Assigned task:
What is needed is an exact reproduction of the lines in the records below, starting at the line with "[00:55:23.24]" and ending at the line with "[00:55:27.32]", both included, and nothing else; pictures stay out.

(Beginning of Record excerpts)

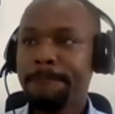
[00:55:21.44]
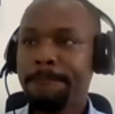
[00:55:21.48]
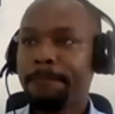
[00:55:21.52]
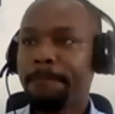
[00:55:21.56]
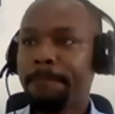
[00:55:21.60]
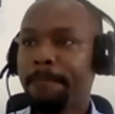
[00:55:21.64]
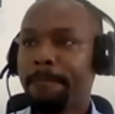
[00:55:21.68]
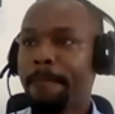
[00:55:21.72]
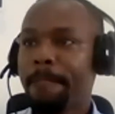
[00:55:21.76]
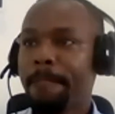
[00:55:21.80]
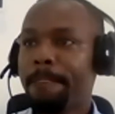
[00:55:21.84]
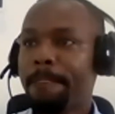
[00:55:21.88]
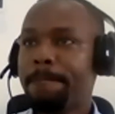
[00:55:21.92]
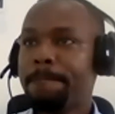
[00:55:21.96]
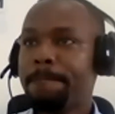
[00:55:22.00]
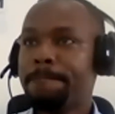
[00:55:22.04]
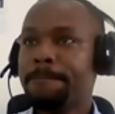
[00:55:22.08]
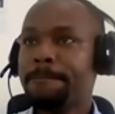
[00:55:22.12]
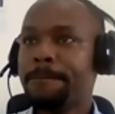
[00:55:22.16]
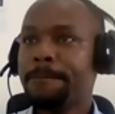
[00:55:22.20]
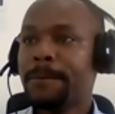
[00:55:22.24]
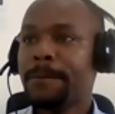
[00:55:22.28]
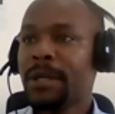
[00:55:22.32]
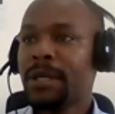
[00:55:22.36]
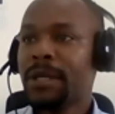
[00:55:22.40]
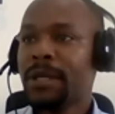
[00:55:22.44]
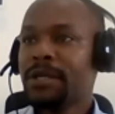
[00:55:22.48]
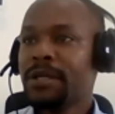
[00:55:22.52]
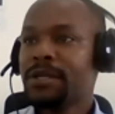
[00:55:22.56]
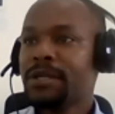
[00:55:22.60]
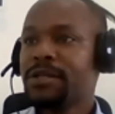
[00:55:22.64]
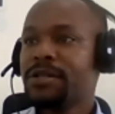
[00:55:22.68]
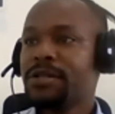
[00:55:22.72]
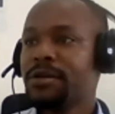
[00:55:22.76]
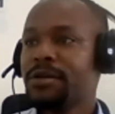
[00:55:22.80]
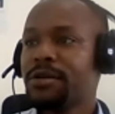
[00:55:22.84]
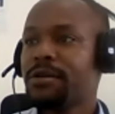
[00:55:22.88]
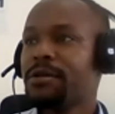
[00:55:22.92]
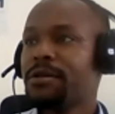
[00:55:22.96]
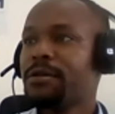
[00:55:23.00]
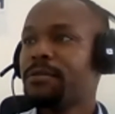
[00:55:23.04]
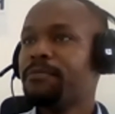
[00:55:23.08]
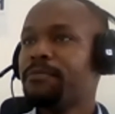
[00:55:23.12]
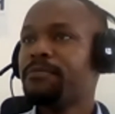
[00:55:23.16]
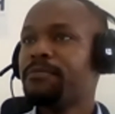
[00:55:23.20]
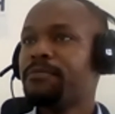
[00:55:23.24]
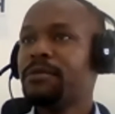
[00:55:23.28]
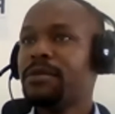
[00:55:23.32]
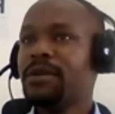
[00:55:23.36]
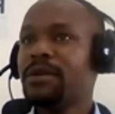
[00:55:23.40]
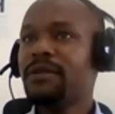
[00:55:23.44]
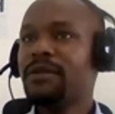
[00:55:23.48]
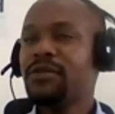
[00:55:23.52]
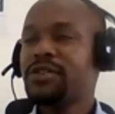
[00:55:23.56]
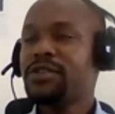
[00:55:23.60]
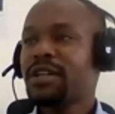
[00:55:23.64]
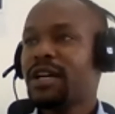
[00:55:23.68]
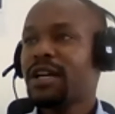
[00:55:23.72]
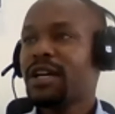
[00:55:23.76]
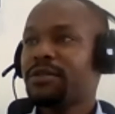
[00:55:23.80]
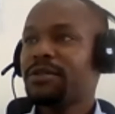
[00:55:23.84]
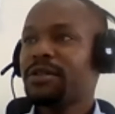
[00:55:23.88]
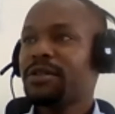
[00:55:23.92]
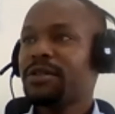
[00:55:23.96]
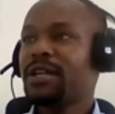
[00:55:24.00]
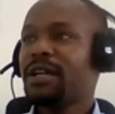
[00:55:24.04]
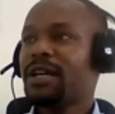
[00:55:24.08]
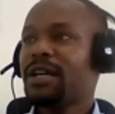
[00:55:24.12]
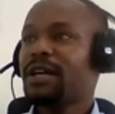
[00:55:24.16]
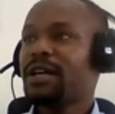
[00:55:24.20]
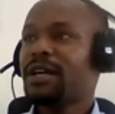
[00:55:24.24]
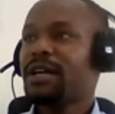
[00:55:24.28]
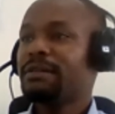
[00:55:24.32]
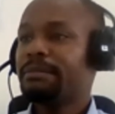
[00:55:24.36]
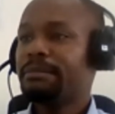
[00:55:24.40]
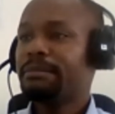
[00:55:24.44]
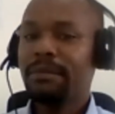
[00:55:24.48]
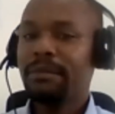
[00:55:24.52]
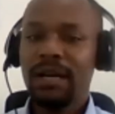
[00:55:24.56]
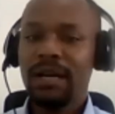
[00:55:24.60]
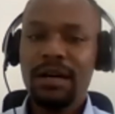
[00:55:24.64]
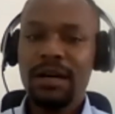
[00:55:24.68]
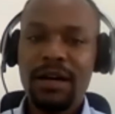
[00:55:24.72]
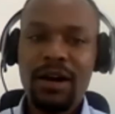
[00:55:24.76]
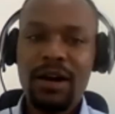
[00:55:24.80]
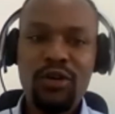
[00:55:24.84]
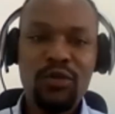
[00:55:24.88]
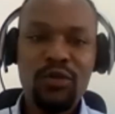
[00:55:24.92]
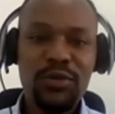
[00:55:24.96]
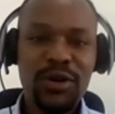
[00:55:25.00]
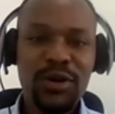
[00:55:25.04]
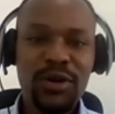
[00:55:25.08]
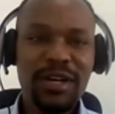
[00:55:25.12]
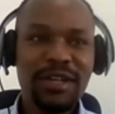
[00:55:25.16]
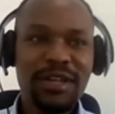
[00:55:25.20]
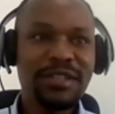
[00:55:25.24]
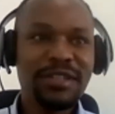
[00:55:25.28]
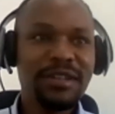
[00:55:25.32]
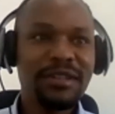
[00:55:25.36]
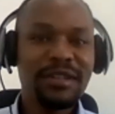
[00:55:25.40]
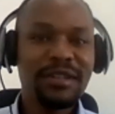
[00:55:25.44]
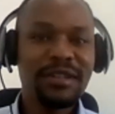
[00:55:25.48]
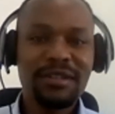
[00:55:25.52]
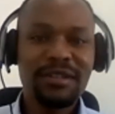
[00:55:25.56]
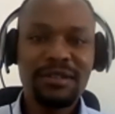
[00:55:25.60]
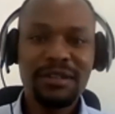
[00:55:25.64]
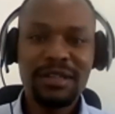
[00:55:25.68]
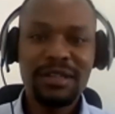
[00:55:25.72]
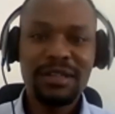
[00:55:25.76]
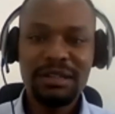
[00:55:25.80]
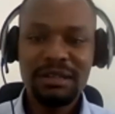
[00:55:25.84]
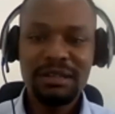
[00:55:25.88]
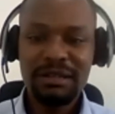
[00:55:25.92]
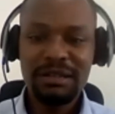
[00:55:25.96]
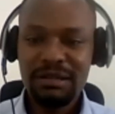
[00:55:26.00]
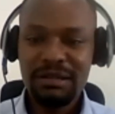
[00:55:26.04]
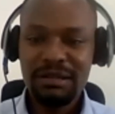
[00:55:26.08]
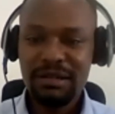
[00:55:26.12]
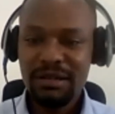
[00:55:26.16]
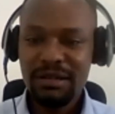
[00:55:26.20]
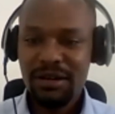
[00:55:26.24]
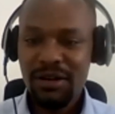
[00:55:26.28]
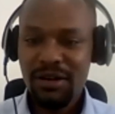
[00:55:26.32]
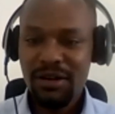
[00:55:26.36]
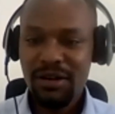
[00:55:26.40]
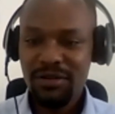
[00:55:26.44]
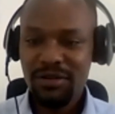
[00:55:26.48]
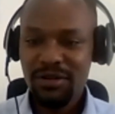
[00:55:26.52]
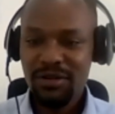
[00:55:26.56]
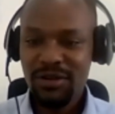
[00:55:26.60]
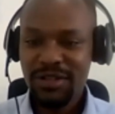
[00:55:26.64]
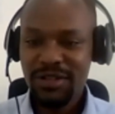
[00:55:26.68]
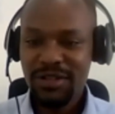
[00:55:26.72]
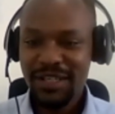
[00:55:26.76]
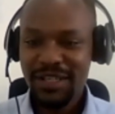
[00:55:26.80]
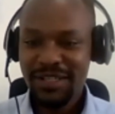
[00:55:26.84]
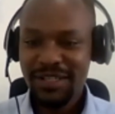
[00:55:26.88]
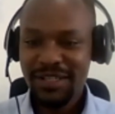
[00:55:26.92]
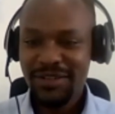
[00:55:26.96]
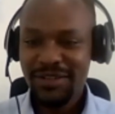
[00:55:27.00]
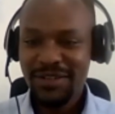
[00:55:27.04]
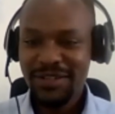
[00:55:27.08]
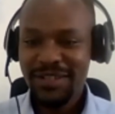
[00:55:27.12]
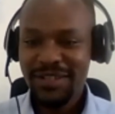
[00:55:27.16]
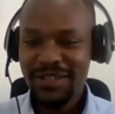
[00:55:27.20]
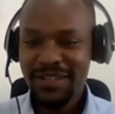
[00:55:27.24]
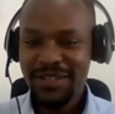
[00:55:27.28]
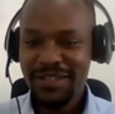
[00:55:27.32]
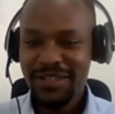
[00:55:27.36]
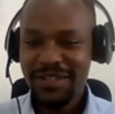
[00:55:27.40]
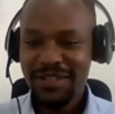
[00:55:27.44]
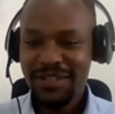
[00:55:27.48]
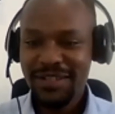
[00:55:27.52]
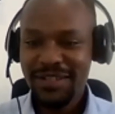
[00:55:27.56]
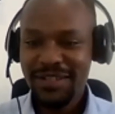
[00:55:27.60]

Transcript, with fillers: hmm. So um, if you check out here, I, I, hope you can see the screen. Oh, not yet, not yet,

(End of Record excerpts)

Task answer:
[00:55:23.24]
[00:55:23.28]
[00:55:23.32]
[00:55:23.36]
[00:55:23.40]
[00:55:23.44]
[00:55:23.48]
[00:55:23.52]
[00:55:23.56]
[00:55:23.60]
[00:55:23.64]
[00:55:23.68]
[00:55:23.72]
[00:55:23.76]
[00:55:23.80]
[00:55:23.84]
[00:55:23.88]
[00:55:23.92]
[00:55:23.96]
[00:55:24.00]
[00:55:24.04]
[00:55:24.08]
[00:55:24.12]
[00:55:24.16]
[00:55:24.20]
[00:55:24.24]
[00:55:24.28]
[00:55:24.32]
[00:55:24.36]
[00:55:24.40]
[00:55:24.44]
[00:55:24.48]
[00:55:24.52]
[00:55:24.56]
[00:55:24.60]
[00:55:24.64]
[00:55:24.68]
[00:55:24.72]
[00:55:24.76]
[00:55:24.80]
[00:55:24.84]
[00:55:24.88]
[00:55:24.92]
[00:55:24.96]
[00:55:25.00]
[00:55:25.04]
[00:55:25.08]
[00:55:25.12]
[00:55:25.16]
[00:55:25.20]
[00:55:25.24]
[00:55:25.28]
[00:55:25.32]
[00:55:25.36]
[00:55:25.40]
[00:55:25.44]
[00:55:25.48]
[00:55:25.52]
[00:55:25.56]
[00:55:25.60]
[00:55:25.64]
[00:55:25.68]
[00:55:25.72]
[00:55:25.76]
[00:55:25.80]
[00:55:25.84]
[00:55:25.88]
[00:55:25.92]
[00:55:25.96]
[00:55:26.00]
[00:55:26.04]
[00:55:26.08]
[00:55:26.12]
[00:55:26.16]
[00:55:26.20]
[00:55:26.24]
[00:55:26.28]
[00:55:26.32]
[00:55:26.36]
[00:55:26.40]
[00:55:26.44]
[00:55:26.48]
[00:55:26.52]
[00:55:26.56]
[00:55:26.60]
[00:55:26.64]
[00:55:26.68]
[00:55:26.72]
[00:55:26.76]
[00:55:26.80]
[00:55:26.84]
[00:55:26.88]
[00:55:26.92]
[00:55:26.96]
[00:55:27.00]
[00:55:27.04]
[00:55:27.08]
[00:55:27.12]
[00:55:27.16]
[00:55:27.20]
[00:55:27.24]
[00:55:27.28]
[00:55:27.32]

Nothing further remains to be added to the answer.